Extracted information —
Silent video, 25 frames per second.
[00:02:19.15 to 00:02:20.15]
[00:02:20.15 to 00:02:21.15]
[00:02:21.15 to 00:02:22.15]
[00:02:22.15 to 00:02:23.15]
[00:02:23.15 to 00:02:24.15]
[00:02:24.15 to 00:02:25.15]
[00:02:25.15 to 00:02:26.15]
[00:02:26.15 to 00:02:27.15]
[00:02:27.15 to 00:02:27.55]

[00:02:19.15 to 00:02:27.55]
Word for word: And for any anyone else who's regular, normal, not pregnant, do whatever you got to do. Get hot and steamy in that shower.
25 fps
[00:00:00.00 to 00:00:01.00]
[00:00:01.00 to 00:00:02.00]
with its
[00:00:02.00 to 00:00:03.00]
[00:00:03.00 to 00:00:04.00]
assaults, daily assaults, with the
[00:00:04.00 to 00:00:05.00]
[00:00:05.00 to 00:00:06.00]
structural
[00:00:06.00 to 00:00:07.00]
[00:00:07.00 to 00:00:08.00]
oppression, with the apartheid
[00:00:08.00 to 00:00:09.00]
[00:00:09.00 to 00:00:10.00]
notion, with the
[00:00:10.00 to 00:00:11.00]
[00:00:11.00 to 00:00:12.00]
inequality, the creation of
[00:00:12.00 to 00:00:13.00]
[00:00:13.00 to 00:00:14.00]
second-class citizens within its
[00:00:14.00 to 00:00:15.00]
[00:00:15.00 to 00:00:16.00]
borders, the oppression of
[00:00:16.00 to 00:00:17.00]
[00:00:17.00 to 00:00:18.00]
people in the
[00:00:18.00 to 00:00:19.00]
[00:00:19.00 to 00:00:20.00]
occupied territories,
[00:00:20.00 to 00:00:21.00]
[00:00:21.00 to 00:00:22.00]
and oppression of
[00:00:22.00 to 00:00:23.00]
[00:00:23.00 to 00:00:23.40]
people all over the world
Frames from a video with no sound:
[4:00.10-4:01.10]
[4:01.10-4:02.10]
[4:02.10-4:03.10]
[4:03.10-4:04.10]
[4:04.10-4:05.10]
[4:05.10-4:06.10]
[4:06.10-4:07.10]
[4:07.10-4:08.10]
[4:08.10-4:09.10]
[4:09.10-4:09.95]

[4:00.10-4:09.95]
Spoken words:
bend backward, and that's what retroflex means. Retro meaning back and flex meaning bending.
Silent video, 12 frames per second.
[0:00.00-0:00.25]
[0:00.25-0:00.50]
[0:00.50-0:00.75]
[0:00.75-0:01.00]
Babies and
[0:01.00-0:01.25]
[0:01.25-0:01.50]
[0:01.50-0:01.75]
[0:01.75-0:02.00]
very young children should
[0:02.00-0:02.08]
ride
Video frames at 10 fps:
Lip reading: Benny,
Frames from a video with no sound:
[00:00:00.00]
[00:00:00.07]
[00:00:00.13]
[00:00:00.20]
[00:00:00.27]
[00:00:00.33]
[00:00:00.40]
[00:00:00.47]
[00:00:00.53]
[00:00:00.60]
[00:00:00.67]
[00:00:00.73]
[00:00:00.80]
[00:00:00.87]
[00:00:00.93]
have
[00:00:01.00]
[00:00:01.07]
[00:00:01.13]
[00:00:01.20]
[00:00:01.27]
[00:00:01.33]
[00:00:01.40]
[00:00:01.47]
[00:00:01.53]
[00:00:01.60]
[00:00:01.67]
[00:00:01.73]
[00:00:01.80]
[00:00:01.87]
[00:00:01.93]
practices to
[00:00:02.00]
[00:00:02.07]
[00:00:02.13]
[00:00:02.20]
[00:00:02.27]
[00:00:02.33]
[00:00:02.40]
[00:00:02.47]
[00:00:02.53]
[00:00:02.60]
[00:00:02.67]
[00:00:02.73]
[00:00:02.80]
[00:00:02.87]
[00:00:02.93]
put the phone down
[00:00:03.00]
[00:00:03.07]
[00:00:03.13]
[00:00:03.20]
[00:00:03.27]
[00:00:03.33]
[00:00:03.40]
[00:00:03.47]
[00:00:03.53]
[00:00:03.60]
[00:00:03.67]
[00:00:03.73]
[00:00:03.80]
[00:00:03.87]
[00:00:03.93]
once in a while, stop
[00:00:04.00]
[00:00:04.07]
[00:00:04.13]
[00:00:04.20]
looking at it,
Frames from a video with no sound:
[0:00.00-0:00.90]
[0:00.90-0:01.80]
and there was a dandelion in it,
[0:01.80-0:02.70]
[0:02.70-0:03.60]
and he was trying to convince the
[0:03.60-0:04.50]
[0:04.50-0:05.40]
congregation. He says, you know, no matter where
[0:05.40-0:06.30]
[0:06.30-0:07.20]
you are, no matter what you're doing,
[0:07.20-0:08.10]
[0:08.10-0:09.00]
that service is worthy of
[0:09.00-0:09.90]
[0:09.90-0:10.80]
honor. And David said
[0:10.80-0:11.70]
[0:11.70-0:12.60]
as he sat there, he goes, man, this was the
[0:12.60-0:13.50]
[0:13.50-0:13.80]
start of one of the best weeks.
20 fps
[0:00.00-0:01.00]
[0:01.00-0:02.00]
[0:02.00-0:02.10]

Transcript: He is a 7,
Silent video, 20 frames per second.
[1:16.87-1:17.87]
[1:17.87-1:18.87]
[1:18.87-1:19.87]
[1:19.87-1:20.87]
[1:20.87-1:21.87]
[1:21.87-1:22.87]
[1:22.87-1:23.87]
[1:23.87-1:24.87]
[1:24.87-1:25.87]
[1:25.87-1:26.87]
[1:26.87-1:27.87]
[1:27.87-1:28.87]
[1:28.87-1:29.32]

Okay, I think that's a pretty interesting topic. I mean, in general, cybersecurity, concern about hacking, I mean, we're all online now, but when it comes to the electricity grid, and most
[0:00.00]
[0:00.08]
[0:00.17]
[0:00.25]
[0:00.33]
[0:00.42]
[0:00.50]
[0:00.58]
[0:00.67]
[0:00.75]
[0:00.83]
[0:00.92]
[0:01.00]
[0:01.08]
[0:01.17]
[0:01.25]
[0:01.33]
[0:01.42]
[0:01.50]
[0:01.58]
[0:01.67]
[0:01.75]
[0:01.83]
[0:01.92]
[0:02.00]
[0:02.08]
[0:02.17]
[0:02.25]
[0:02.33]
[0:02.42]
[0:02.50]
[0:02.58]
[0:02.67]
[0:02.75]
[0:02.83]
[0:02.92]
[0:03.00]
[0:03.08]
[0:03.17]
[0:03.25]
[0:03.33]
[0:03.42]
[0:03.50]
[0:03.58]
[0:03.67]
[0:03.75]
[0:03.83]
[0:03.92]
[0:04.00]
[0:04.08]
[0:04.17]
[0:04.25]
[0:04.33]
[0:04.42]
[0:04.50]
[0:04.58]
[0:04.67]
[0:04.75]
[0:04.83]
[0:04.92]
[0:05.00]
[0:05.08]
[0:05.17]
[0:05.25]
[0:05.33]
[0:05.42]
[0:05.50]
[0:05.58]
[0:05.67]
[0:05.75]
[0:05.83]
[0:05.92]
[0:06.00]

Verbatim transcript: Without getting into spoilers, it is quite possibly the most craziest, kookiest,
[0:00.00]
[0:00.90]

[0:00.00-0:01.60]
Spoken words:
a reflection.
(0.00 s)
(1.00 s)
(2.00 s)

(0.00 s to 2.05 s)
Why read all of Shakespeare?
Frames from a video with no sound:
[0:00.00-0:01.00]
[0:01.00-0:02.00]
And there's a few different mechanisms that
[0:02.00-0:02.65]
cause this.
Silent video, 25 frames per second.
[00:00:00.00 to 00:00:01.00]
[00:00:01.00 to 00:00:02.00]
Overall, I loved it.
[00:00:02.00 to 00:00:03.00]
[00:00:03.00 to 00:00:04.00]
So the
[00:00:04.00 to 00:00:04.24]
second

Exercise aim —
Go to the line with "[00:00:00.60]" in the entries above and repeat every line from there through the line with "[00:00:02.20]", exactly and with no other text.

Solution —
[00:00:00.60]
[00:00:00.67]
[00:00:00.73]
[00:00:00.80]
[00:00:00.87]
[00:00:00.93]
have
[00:00:01.00]
[00:00:01.07]
[00:00:01.13]
[00:00:01.20]
[00:00:01.27]
[00:00:01.33]
[00:00:01.40]
[00:00:01.47]
[00:00:01.53]
[00:00:01.60]
[00:00:01.67]
[00:00:01.73]
[00:00:01.80]
[00:00:01.87]
[00:00:01.93]
practices to
[00:00:02.00]
[00:00:02.07]
[00:00:02.13]
[00:00:02.20]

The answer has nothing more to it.